Action item: Would you please transcribe the records below exactly, leaving out the pictures?

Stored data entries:
-- Opening Marker --

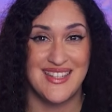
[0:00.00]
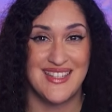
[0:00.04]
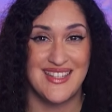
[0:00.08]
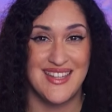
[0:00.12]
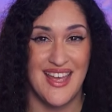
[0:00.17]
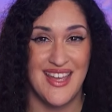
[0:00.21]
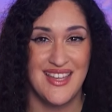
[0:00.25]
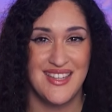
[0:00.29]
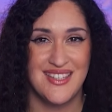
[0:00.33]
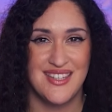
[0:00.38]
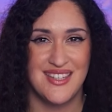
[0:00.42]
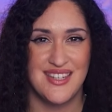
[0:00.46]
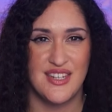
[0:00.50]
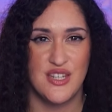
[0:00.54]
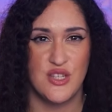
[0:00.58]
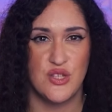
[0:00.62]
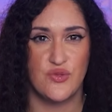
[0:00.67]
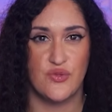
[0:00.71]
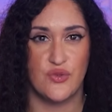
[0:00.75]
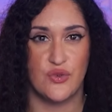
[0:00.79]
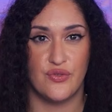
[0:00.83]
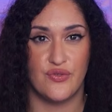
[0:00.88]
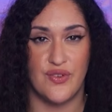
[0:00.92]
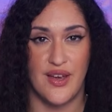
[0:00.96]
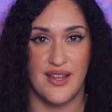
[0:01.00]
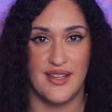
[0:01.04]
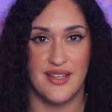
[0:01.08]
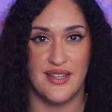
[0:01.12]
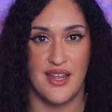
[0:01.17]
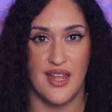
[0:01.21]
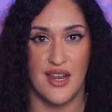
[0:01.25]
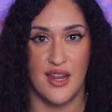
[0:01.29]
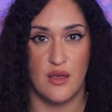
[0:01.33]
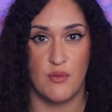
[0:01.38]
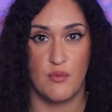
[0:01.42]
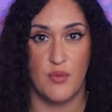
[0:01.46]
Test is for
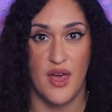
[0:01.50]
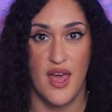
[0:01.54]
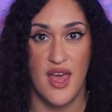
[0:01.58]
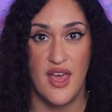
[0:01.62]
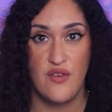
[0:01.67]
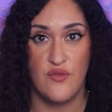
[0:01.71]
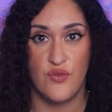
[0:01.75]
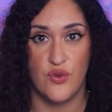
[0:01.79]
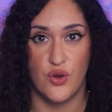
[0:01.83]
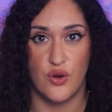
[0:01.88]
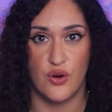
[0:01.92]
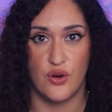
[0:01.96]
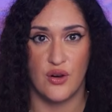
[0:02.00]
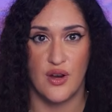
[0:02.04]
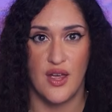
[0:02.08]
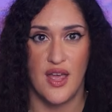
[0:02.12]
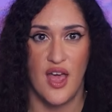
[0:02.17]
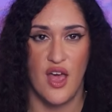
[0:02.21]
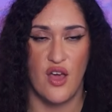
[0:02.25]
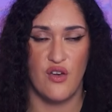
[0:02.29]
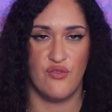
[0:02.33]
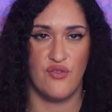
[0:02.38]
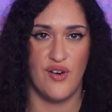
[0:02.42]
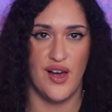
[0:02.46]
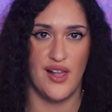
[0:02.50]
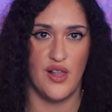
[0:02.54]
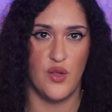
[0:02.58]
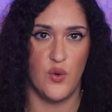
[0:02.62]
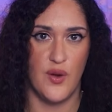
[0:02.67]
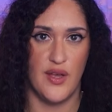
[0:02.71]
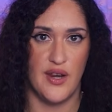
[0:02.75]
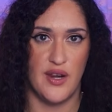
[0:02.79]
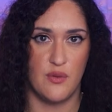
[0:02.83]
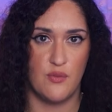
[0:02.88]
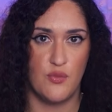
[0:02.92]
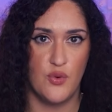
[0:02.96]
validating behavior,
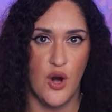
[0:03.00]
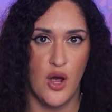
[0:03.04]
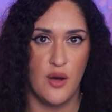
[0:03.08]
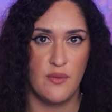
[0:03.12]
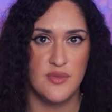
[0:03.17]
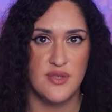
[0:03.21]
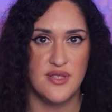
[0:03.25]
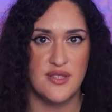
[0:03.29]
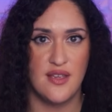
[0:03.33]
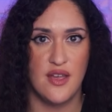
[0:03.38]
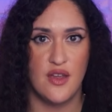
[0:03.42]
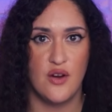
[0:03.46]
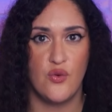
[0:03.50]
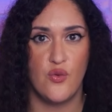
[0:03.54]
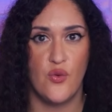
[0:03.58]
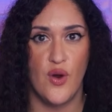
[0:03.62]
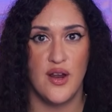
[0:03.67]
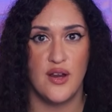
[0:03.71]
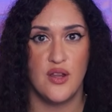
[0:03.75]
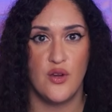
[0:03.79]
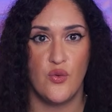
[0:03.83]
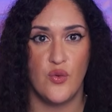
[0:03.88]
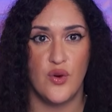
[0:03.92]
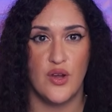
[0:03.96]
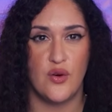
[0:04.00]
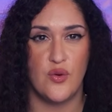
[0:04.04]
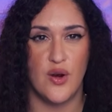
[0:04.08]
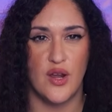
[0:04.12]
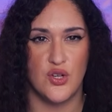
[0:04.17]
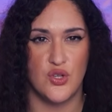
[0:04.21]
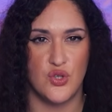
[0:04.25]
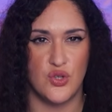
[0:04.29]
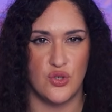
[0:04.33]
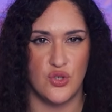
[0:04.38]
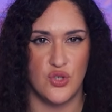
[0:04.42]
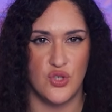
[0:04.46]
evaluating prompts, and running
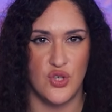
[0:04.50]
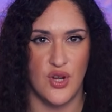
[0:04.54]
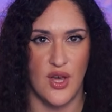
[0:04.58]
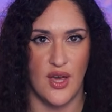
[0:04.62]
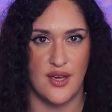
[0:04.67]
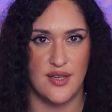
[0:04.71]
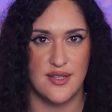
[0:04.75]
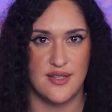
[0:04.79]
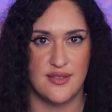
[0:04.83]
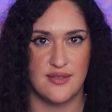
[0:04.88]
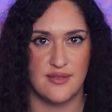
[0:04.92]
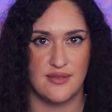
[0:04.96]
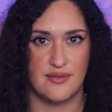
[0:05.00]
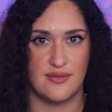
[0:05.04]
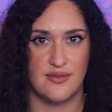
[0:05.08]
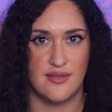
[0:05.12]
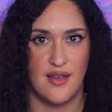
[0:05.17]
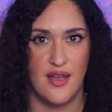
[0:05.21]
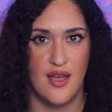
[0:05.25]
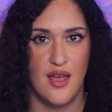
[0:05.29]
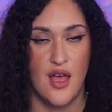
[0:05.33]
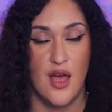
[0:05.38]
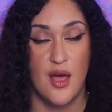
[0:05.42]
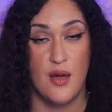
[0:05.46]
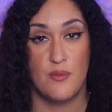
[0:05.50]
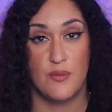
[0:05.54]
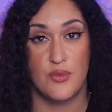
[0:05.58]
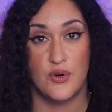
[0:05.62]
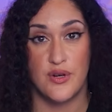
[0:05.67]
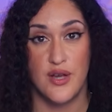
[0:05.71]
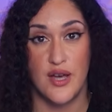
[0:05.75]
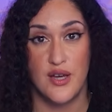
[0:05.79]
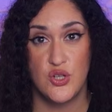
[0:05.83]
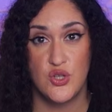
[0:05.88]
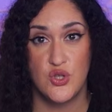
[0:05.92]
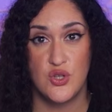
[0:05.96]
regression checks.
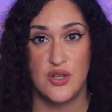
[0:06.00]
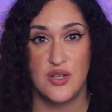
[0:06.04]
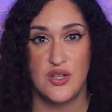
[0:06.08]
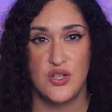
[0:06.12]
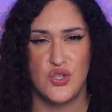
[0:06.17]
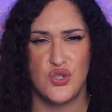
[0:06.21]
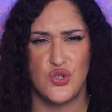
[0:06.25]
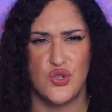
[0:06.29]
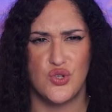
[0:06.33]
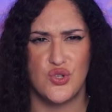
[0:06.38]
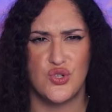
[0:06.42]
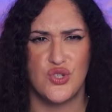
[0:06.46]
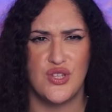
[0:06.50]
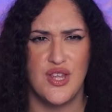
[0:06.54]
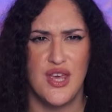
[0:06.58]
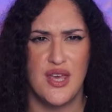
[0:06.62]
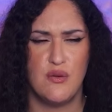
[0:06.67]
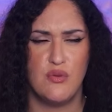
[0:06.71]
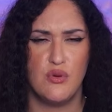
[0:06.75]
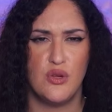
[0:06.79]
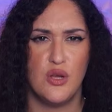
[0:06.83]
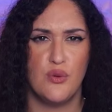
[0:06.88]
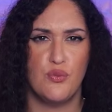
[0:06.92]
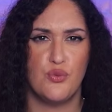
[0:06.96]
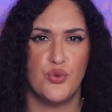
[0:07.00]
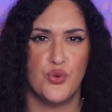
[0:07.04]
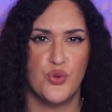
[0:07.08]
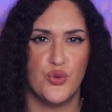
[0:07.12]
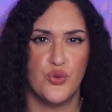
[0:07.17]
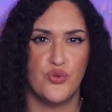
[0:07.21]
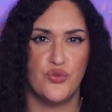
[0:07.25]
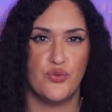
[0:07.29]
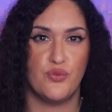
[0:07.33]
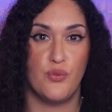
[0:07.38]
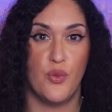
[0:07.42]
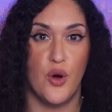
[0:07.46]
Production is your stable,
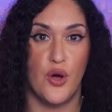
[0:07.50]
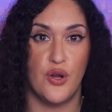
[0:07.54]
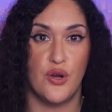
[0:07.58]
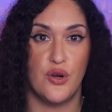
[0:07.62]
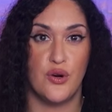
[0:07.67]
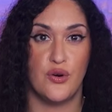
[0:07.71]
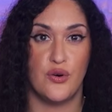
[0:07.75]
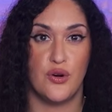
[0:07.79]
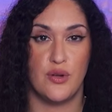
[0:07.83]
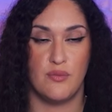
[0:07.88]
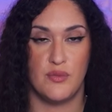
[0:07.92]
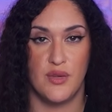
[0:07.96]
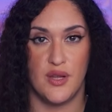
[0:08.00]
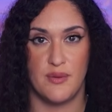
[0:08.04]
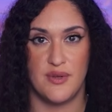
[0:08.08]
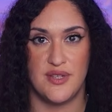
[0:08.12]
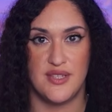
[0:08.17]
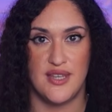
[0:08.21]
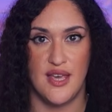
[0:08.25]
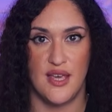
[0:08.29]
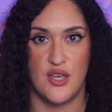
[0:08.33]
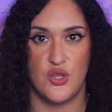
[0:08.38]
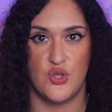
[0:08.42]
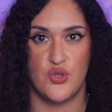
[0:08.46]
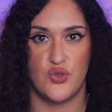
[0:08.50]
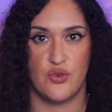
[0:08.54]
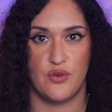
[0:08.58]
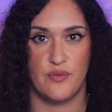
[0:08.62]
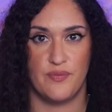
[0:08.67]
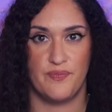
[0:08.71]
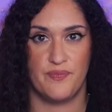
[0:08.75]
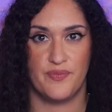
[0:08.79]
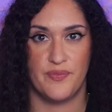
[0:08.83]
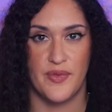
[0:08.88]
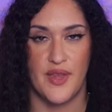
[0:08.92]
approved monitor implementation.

-- Closing Marker --

Task result:
[0:00.00]
[0:00.04]
[0:00.08]
[0:00.12]
[0:00.17]
[0:00.21]
[0:00.25]
[0:00.29]
[0:00.33]
[0:00.38]
[0:00.42]
[0:00.46]
[0:00.50]
[0:00.54]
[0:00.58]
[0:00.62]
[0:00.67]
[0:00.71]
[0:00.75]
[0:00.79]
[0:00.83]
[0:00.88]
[0:00.92]
[0:00.96]
[0:01.00]
[0:01.04]
[0:01.08]
[0:01.12]
[0:01.17]
[0:01.21]
[0:01.25]
[0:01.29]
[0:01.33]
[0:01.38]
[0:01.42]
[0:01.46]
Test is for
[0:01.50]
[0:01.54]
[0:01.58]
[0:01.62]
[0:01.67]
[0:01.71]
[0:01.75]
[0:01.79]
[0:01.83]
[0:01.88]
[0:01.92]
[0:01.96]
[0:02.00]
[0:02.04]
[0:02.08]
[0:02.12]
[0:02.17]
[0:02.21]
[0:02.25]
[0:02.29]
[0:02.33]
[0:02.38]
[0:02.42]
[0:02.46]
[0:02.50]
[0:02.54]
[0:02.58]
[0:02.62]
[0:02.67]
[0:02.71]
[0:02.75]
[0:02.79]
[0:02.83]
[0:02.88]
[0:02.92]
[0:02.96]
validating behavior,
[0:03.00]
[0:03.04]
[0:03.08]
[0:03.12]
[0:03.17]
[0:03.21]
[0:03.25]
[0:03.29]
[0:03.33]
[0:03.38]
[0:03.42]
[0:03.46]
[0:03.50]
[0:03.54]
[0:03.58]
[0:03.62]
[0:03.67]
[0:03.71]
[0:03.75]
[0:03.79]
[0:03.83]
[0:03.88]
[0:03.92]
[0:03.96]
[0:04.00]
[0:04.04]
[0:04.08]
[0:04.12]
[0:04.17]
[0:04.21]
[0:04.25]
[0:04.29]
[0:04.33]
[0:04.38]
[0:04.42]
[0:04.46]
evaluating prompts, and running
[0:04.50]
[0:04.54]
[0:04.58]
[0:04.62]
[0:04.67]
[0:04.71]
[0:04.75]
[0:04.79]
[0:04.83]
[0:04.88]
[0:04.92]
[0:04.96]
[0:05.00]
[0:05.04]
[0:05.08]
[0:05.12]
[0:05.17]
[0:05.21]
[0:05.25]
[0:05.29]
[0:05.33]
[0:05.38]
[0:05.42]
[0:05.46]
[0:05.50]
[0:05.54]
[0:05.58]
[0:05.62]
[0:05.67]
[0:05.71]
[0:05.75]
[0:05.79]
[0:05.83]
[0:05.88]
[0:05.92]
[0:05.96]
regression checks.
[0:06.00]
[0:06.04]
[0:06.08]
[0:06.12]
[0:06.17]
[0:06.21]
[0:06.25]
[0:06.29]
[0:06.33]
[0:06.38]
[0:06.42]
[0:06.46]
[0:06.50]
[0:06.54]
[0:06.58]
[0:06.62]
[0:06.67]
[0:06.71]
[0:06.75]
[0:06.79]
[0:06.83]
[0:06.88]
[0:06.92]
[0:06.96]
[0:07.00]
[0:07.04]
[0:07.08]
[0:07.12]
[0:07.17]
[0:07.21]
[0:07.25]
[0:07.29]
[0:07.33]
[0:07.38]
[0:07.42]
[0:07.46]
Production is your stable,
[0:07.50]
[0:07.54]
[0:07.58]
[0:07.62]
[0:07.67]
[0:07.71]
[0:07.75]
[0:07.79]
[0:07.83]
[0:07.88]
[0:07.92]
[0:07.96]
[0:08.00]
[0:08.04]
[0:08.08]
[0:08.12]
[0:08.17]
[0:08.21]
[0:08.25]
[0:08.29]
[0:08.33]
[0:08.38]
[0:08.42]
[0:08.46]
[0:08.50]
[0:08.54]
[0:08.58]
[0:08.62]
[0:08.67]
[0:08.71]
[0:08.75]
[0:08.79]
[0:08.83]
[0:08.88]
[0:08.92]
approved monitor implementation.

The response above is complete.